And it’s horrible. Right now my lower lip is completely numb and my face is completely lopsided — grotesquely swollen on the right and almost normal on the left — so that I look like half a hamster. It’s a scary sight: in a way it’s worse than looking like, well, a whole hamster. At least I know what half of me would look like if I moved to Albuquerque and ate KFC for a year.

I totally hate my dentist for persuading me that I had to subject myself to this misery. Ten grand for the op excluding hospital fees and who knows how much of that will be picked up by the medical aid. Two admissions to hospital in five months after years of being dutifully healthy and not making claims: Discovery must really love me. I really thought I would get away with not having to get it done but apparently there was no escaping it. Having your wisdom teeth out seems to be a rite of passage for most adults, and everyone has to put up with the chipmunk cheeks, painkillers and antibiotics afterwards.

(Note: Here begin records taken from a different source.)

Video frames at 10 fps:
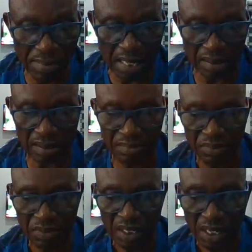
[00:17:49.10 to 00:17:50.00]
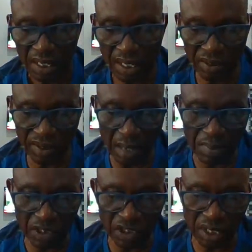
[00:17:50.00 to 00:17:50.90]
means
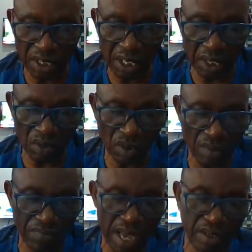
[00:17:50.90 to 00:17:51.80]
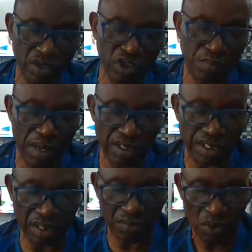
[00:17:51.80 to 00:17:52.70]
establishing the guilt of the accused
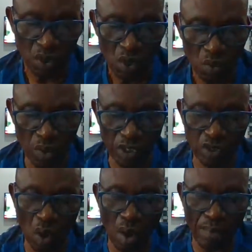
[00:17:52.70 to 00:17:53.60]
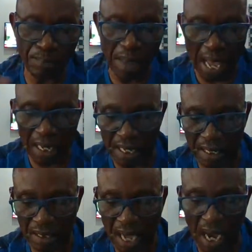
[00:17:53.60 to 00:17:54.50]
person with
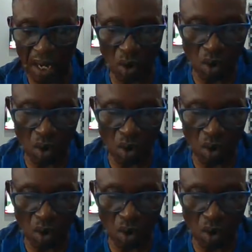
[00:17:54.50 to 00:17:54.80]
compelling and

Apparently, my case was not an easy one. The maxillofacial surgeon — who had a King Daavid accent and made a cynical remark about marriage when I told him I needed to not look like a complete freak at my sister’s wedding at the end of the month and therefore needed to get this done sooner rather than later — told me rather reproachfully that my teeth were impacted and therefore it was going to be difficult to get them out. “The other patient before you, I could just flick them out. You’re much more difficult. But that’s not your problem, that’s my problem,” he told me as I lay there in my green gown and awful blue plastic undies under the lights in the operating theatre — real hospitals are always so much less glamorous than Grey’s Anatomy.

I felt as though I should apologise for not being considerate enough to possess molars that were easy to rip out. There was a brief moment of misunderstanding between us when I acknowledged that my lips were as dry as the Kalahari and he thought I was talking about calamari — but then the anaesthetist started pumping the most awful burning substance into my left hand and I passed out. When I woke up later I was gripped by a sense of utter despair and started sobbing. The nurse told me that this is a common reaction to the anaesthetic, which was a relief, since sobbing in a state of utter despair is something I do on a regular basis anyway, and it’s nice to have an excuse other than the ongoing existential crisis for once.

The info sheet they sent me home with warned about possible permanent nerve damage. I was also informed that the swelling would be worst on the third day and I was not to blow my nose for a week (something I’ve already done several times without thinking). For two days I was officially a mouth breather (such a pity I couldn’t find a cousin to marry and a trailer to live in). They didn’t say anything about the swelling extending down one’s neck into the shoulder, and one’s skin making a funny noise when you press it, but presumably that’s all normal too. I hope that bit about the permanent nerve damage doesn’t apply to me. You have no idea how difficult it is to apply lip-gloss neatly when half of your mouth is paralysed.

Of course, the important thing is that I am now wisdom-teeth free and no longer need to worry about them. I’ve often wondered why we have these things, since, like the appendix, they appear to serve no adaptive purpose and only cause trouble. The theory is that our ancestors did a lot more chewing of plant food and needed every molar they could get. As we shifted to a diet that included meat and cooked food, our brains became larger and jaws smaller, and the wisdom teeth effectively became vestigial, pushed out of the way and ignored until they started to erupt. (So there you have it: the braai effectively made us smarter. Boerewors, despite a multitude of evidence to the contrary, is brain food.)

A month ago, I had no idea I’d be walking around with four empty sockets in my jaw and having to reconcile myself with bearing a distressing resemblance to a large rodent. So I’m gritting my teeth, grinning and bearing it, etc etc, even though those things are completely metaphorical, since right now, of course, I’m incapable of doing either.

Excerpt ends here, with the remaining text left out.